··· DATA RECORDS

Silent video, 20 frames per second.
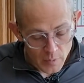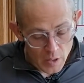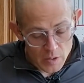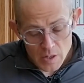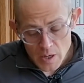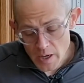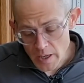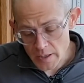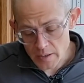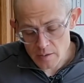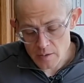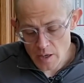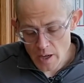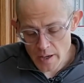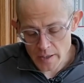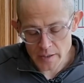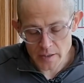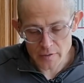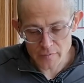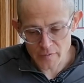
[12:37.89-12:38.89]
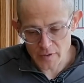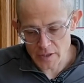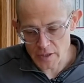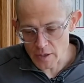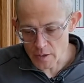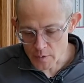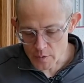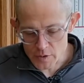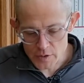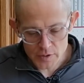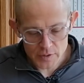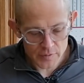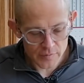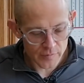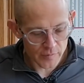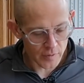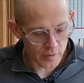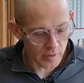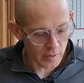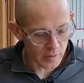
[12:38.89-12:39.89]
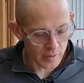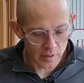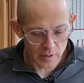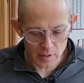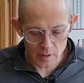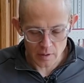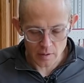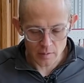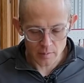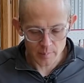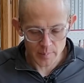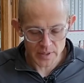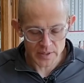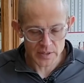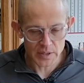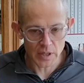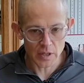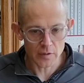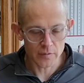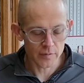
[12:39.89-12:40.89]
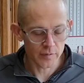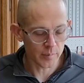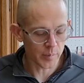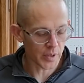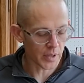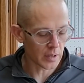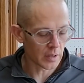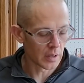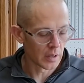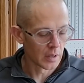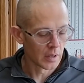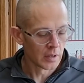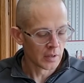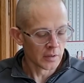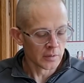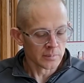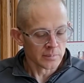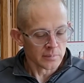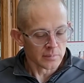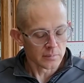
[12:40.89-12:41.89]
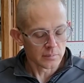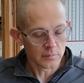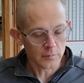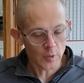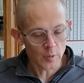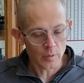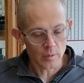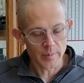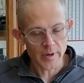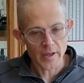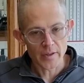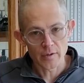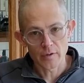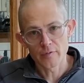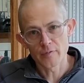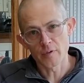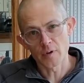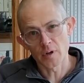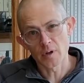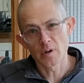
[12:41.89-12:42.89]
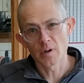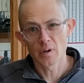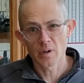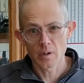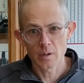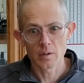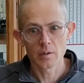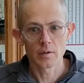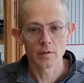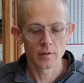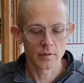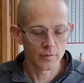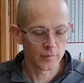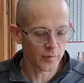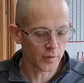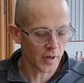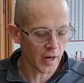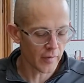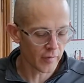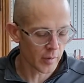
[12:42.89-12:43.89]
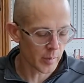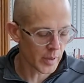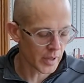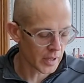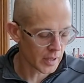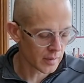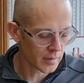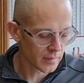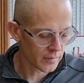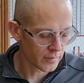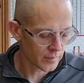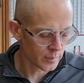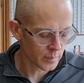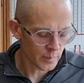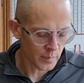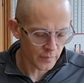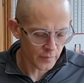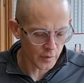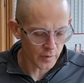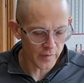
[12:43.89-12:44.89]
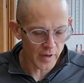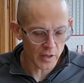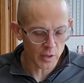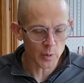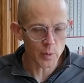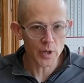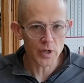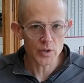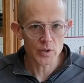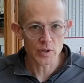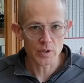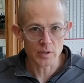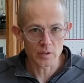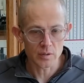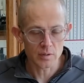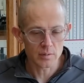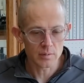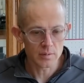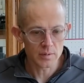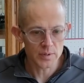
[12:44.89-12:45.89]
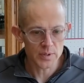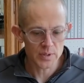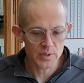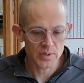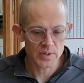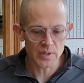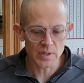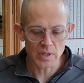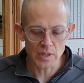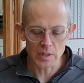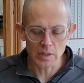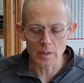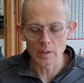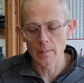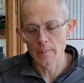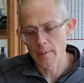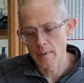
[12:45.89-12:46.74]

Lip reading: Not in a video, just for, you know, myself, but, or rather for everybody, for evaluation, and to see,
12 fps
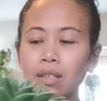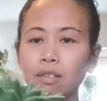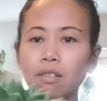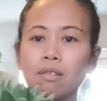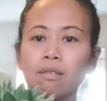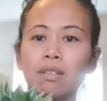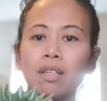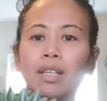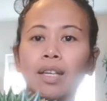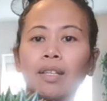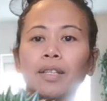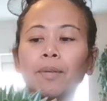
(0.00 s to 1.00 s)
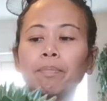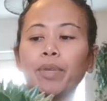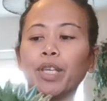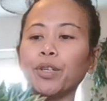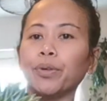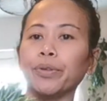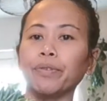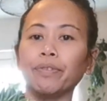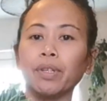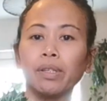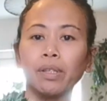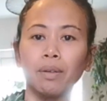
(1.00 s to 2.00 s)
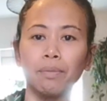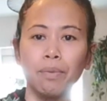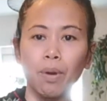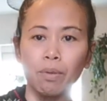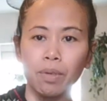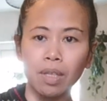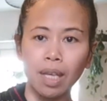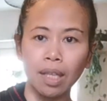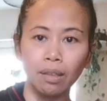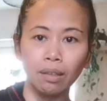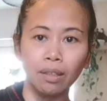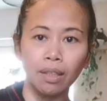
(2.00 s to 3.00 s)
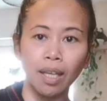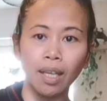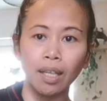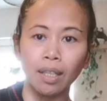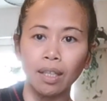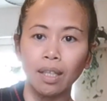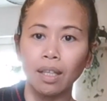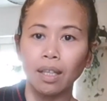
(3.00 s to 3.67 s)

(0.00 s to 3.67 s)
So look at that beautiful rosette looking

······

AIM OF THE TASK: Print the material above word for word, and keep the pictures out of it.

RESULT:
Silent video, 20 frames per second.
[12:37.89-12:38.89]
[12:38.89-12:39.89]
[12:39.89-12:40.89]
[12:40.89-12:41.89]
[12:41.89-12:42.89]
[12:42.89-12:43.89]
[12:43.89-12:44.89]
[12:44.89-12:45.89]
[12:45.89-12:46.74]

Lip reading: Not in a video, just for, you know, myself, but, or rather for everybody, for evaluation, and to see,
12 fps
(0.00 s to 1.00 s)
(1.00 s to 2.00 s)
(2.00 s to 3.00 s)
(3.00 s to 3.67 s)

(0.00 s to 3.67 s)
So look at that beautiful rosette looking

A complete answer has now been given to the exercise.